Я ехал медленно, и темные улицы, по которым мы проезжали, казались мне тропинками среди болота, где машина каждую секунду могла утонуть; я ехал так осторожно, словно вез взрывчатку, и я прислушивался к ее голосу, ощущал прикосновение ее руки к моей, и чувствовал себя почти так же, как должен чувствовать себя человек, выдержавший испытание в день страшного суда.
– Я чуть было не пошла с ним, – сказала она. – Ему еще надо было продержаться совсем немного, но он не продержался. Он хотел на мне жениться, хотел развестись с женой, у него есть дети, и он симпатичный, но, когда фары твоей машины осветили улицу, он убежал. Он стоял со мной всего минуту и быстро шептал, как шепчут люди, у которых мало времени; у него было мало времени – всего минута, и за эту минуту я успела прожить с ним целую жизнь; я упала в его объятья и снова высвободилась из них; я родила ему детей; я штопала ему носки; по вечерам, когда он приходил домой, я брала у него из рук портфель, и когда он уходил, целовала его; я радовалась вместе с ним тому, что он вставил себе зубы; когда он получил прибавку к жалованью, мы устроили маленькое семейное торжество: я испекла пирог, мы пошли в кино, и он купил мне новую красную шляпу, цвета вишневого джема; он делал со мной то, что ты хотел сделать, и мне были приятны его неумелые ласки; я видела, как он менял костюмы: он начал носить по будням свой выходной костюм, когда мы купили ему новый, но потом и этот костюм износился и мы опять купили ему новый; дети подросли и тоже начали одевать темно-красные шляпки цвета вишневого джема; и я запрещала им то же, что всегда запрещали мне самой, – гулять под дождем, запрещала по той же причине, по какой это запрещалось мне, – потому что от дождя быстро портится одежда… Я овдовела, и фирма выразила мне свое соболезнование. Он был калькулятором на шоколадной фабрике и как-то вечером поведал мне, сколько заработала фирма на шоколадных конфетах «Юсупов»; она заработала много, и он приказал мне не болтать об этом, но я не удержалась: на следующее утро я рассказала в молочной, сколько заработала его фирма на шоколадных конфетах «Юсупов». Ему надо было продержаться всего минутку или две, но он не продержался, он убежал, когда твоя машина завернула за угол, убежал быстро, как заяц. «Не думайте, фрейлейн, что я человек без образования», – сказал он мне.

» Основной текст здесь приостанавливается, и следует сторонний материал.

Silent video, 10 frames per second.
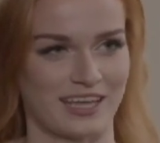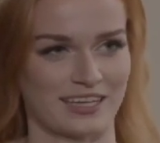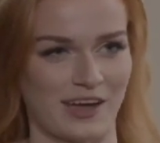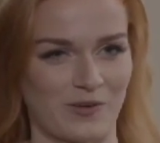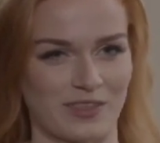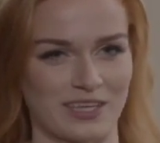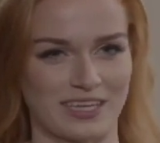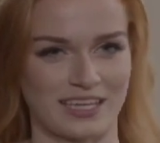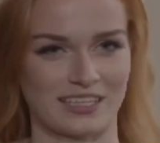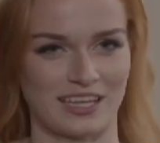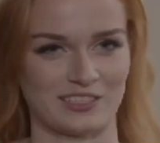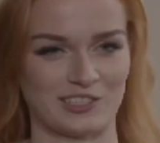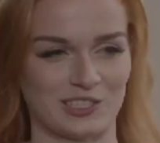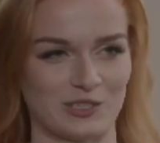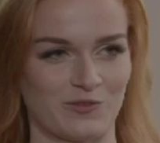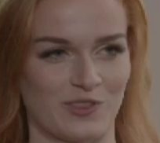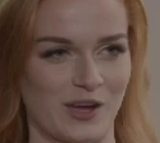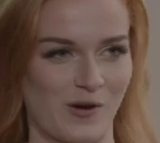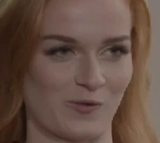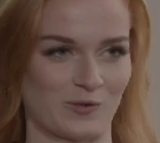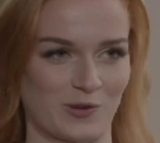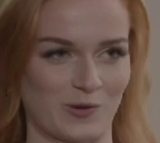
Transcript: and how they can achieve their own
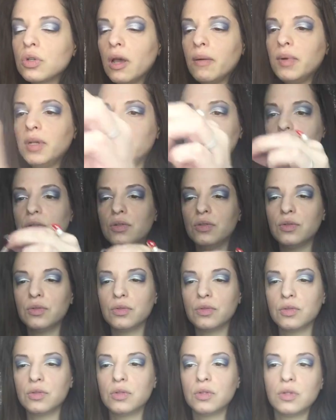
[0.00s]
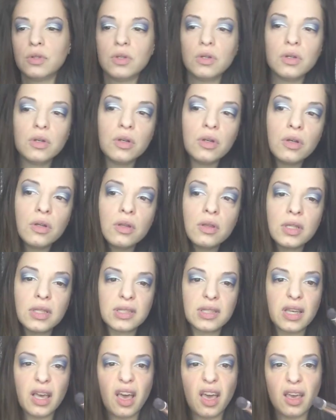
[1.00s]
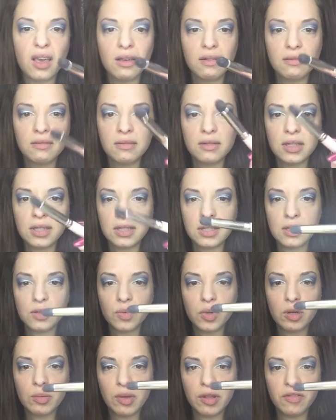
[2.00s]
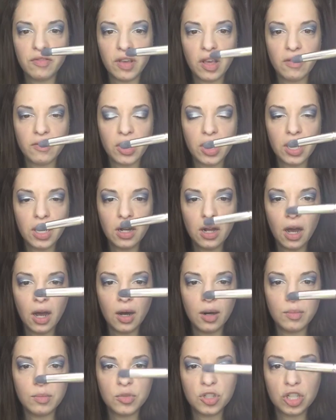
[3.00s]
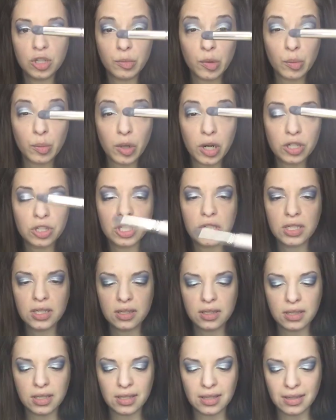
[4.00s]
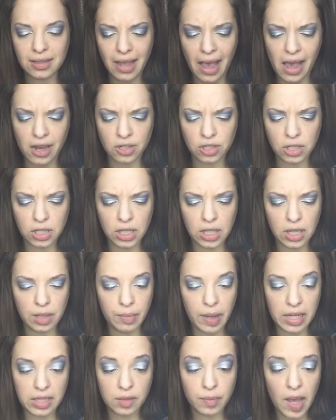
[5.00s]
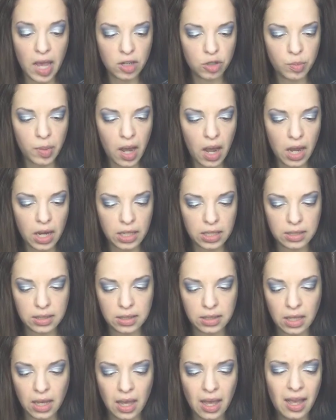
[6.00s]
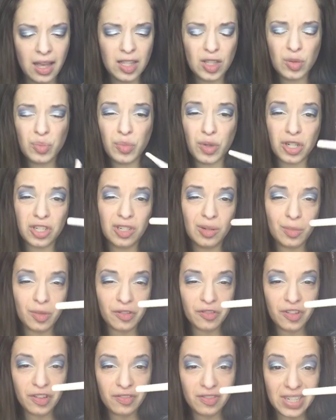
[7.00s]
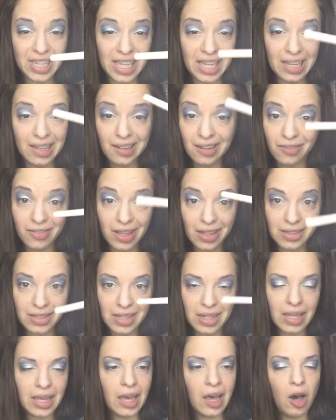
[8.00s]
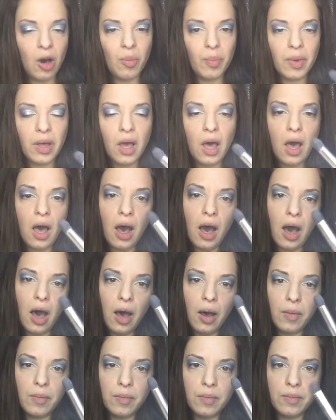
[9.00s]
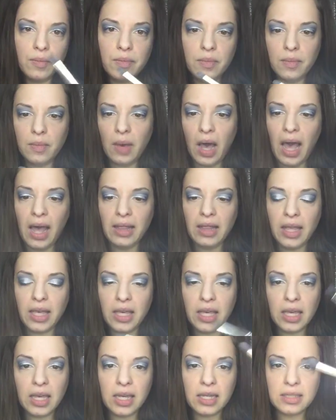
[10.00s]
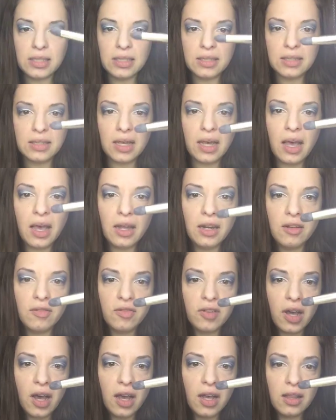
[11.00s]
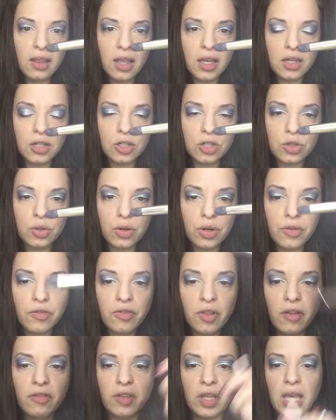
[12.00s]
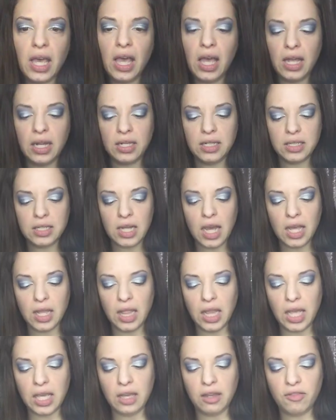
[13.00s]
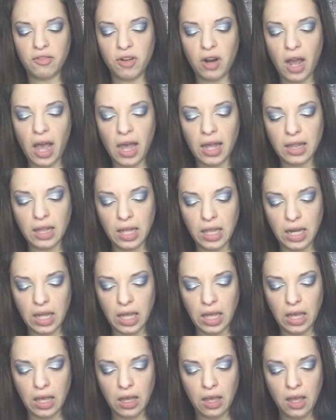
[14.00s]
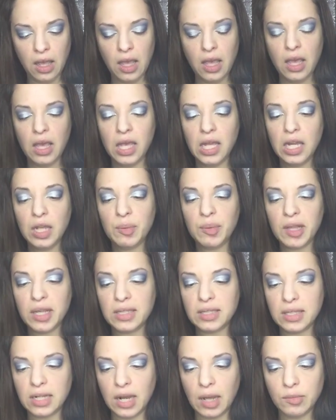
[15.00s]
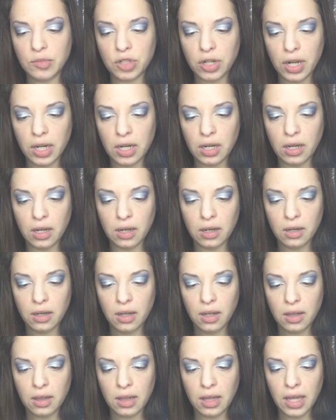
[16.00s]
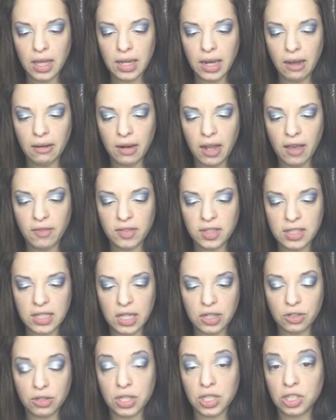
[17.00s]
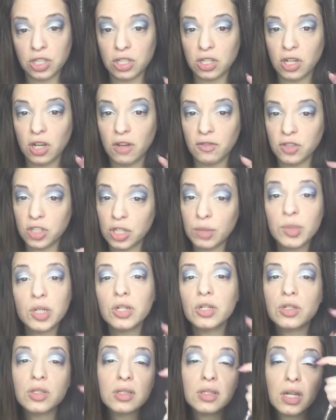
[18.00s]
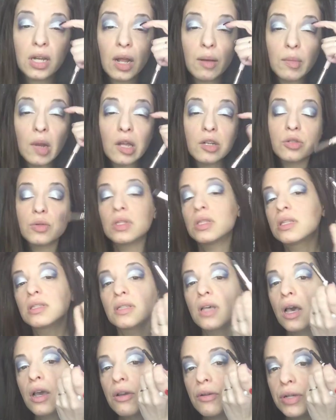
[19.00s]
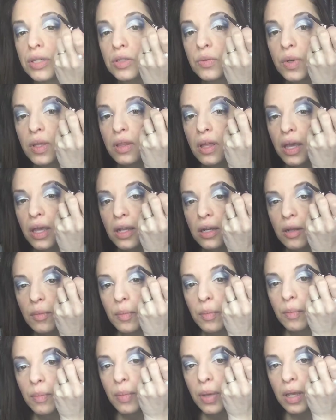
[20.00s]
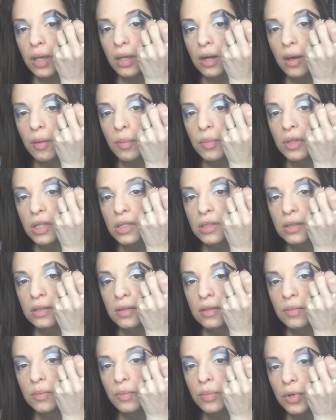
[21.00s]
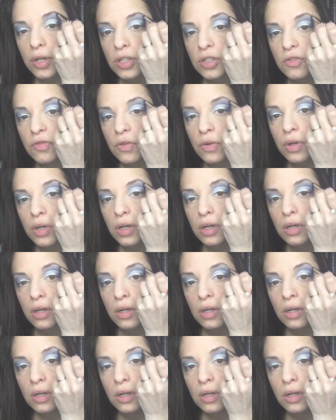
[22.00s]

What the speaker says: I'm going to use this guy. This is one of my favorite shimmer brushes. This is actually by Smashbox. It's brush number 15, if that's any help. I like it because it's kind of got like a short fluffy end. I like it for highlighting any place that I'm trying to lay down heavy saturation of shimmers that I'm not doing this cut crease with. I end up picking up this brush for.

Я еще убавил скорость, потому что левая рука у меня сильно болела, а правая начала немного опухать; на Юденгассе я выехал так медленно, словно продвигался по мосту, который мог обвалиться.
– Что ты хочешь? – спросила Хедвиг. – Ты хочешь здесь остановиться?
Я посмотрел на нее так робко, как смотрел, наверное, тот человек.
– Ко мне нельзя, – сказала она, – там меня поджидает Хильда Каменц. Я видела в комнате свет, и ее машина стоит у парадного.
Я медленно проехал мимо парадной двери, мимо коричневой двери, которая снова встанет у меня перед глазами, когда появится из темной камеры, отпечатанная на бумаге; я увижу целые кипы бумаги с изображением этой двери, подобные кипам новых марок, выпускаемых государственной типографией. Перед дверью стояла темно-красная машина.